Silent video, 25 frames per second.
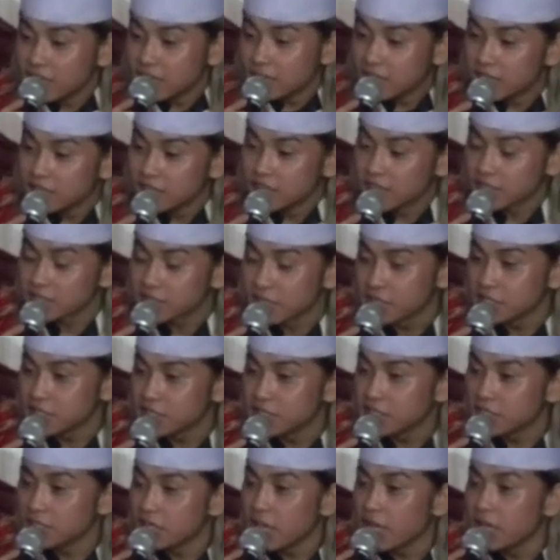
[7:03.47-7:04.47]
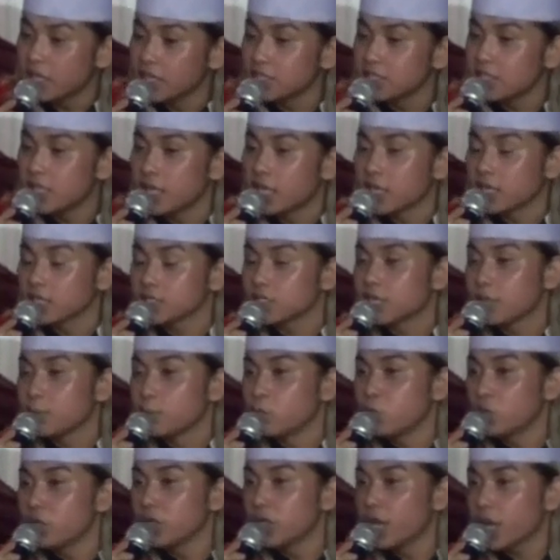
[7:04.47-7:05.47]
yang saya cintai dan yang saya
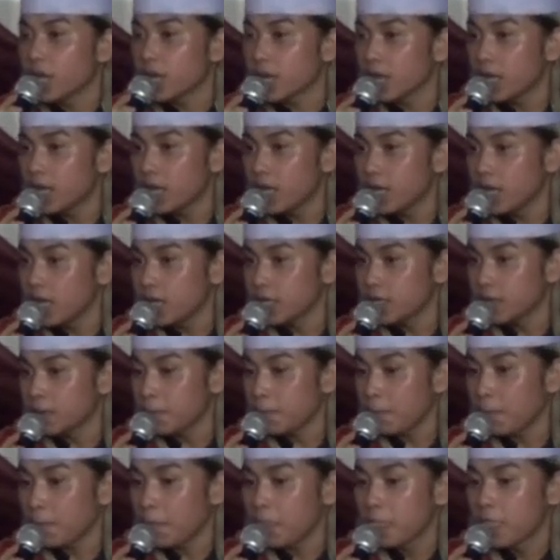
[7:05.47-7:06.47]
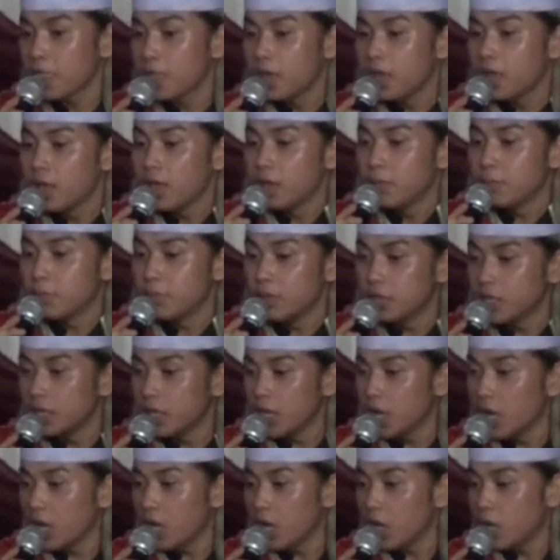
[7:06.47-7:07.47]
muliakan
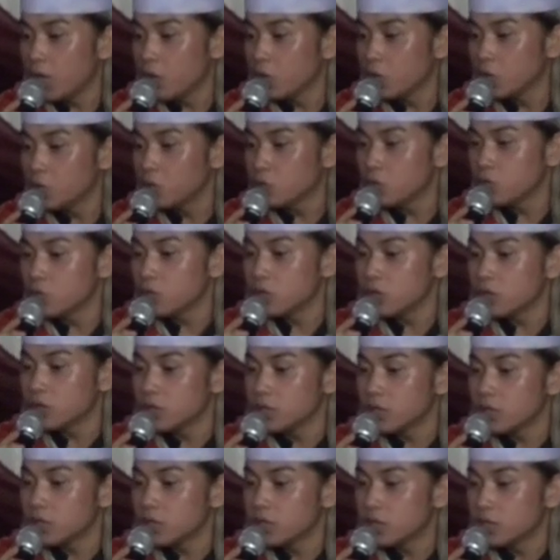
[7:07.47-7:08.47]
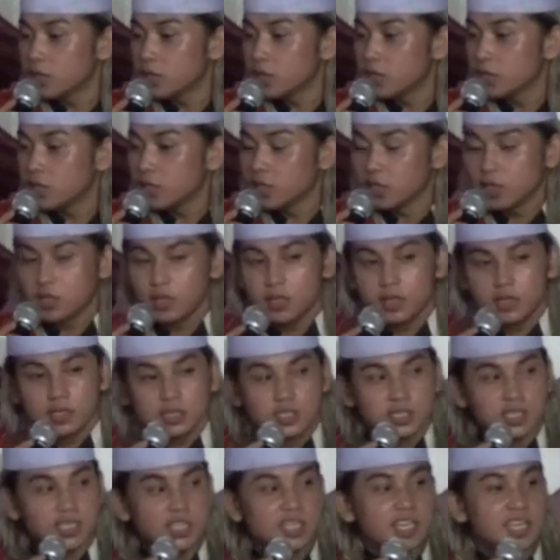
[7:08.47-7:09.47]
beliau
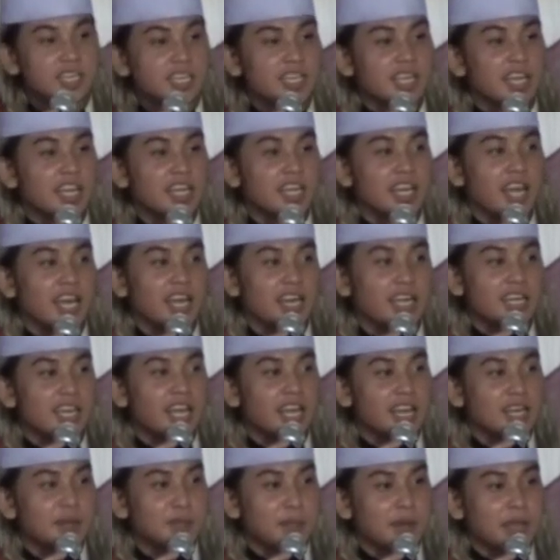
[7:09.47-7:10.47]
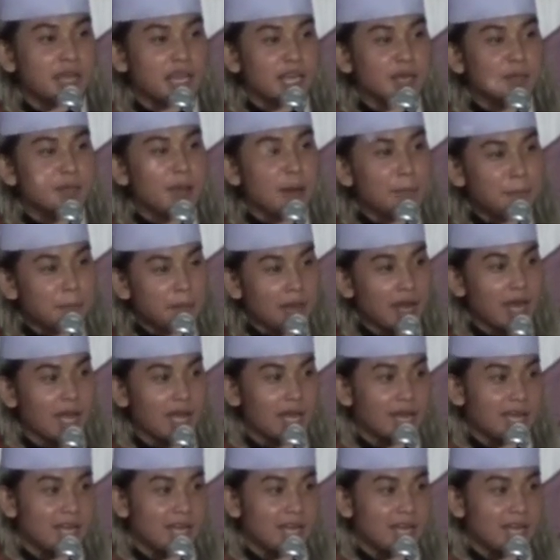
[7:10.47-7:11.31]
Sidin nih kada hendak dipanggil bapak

- [What you will do] Leave out the pictures, and please output only the lines from the line that contains "[7:04.47-7:05.47]" through the end of the data, both ends included.

- [Written response]
[7:04.47-7:05.47]
yang saya cintai dan yang saya
[7:05.47-7:06.47]
[7:06.47-7:07.47]
muliakan
[7:07.47-7:08.47]
[7:08.47-7:09.47]
beliau
[7:09.47-7:10.47]
[7:10.47-7:11.31]
Sidin nih kada hendak dipanggil bapak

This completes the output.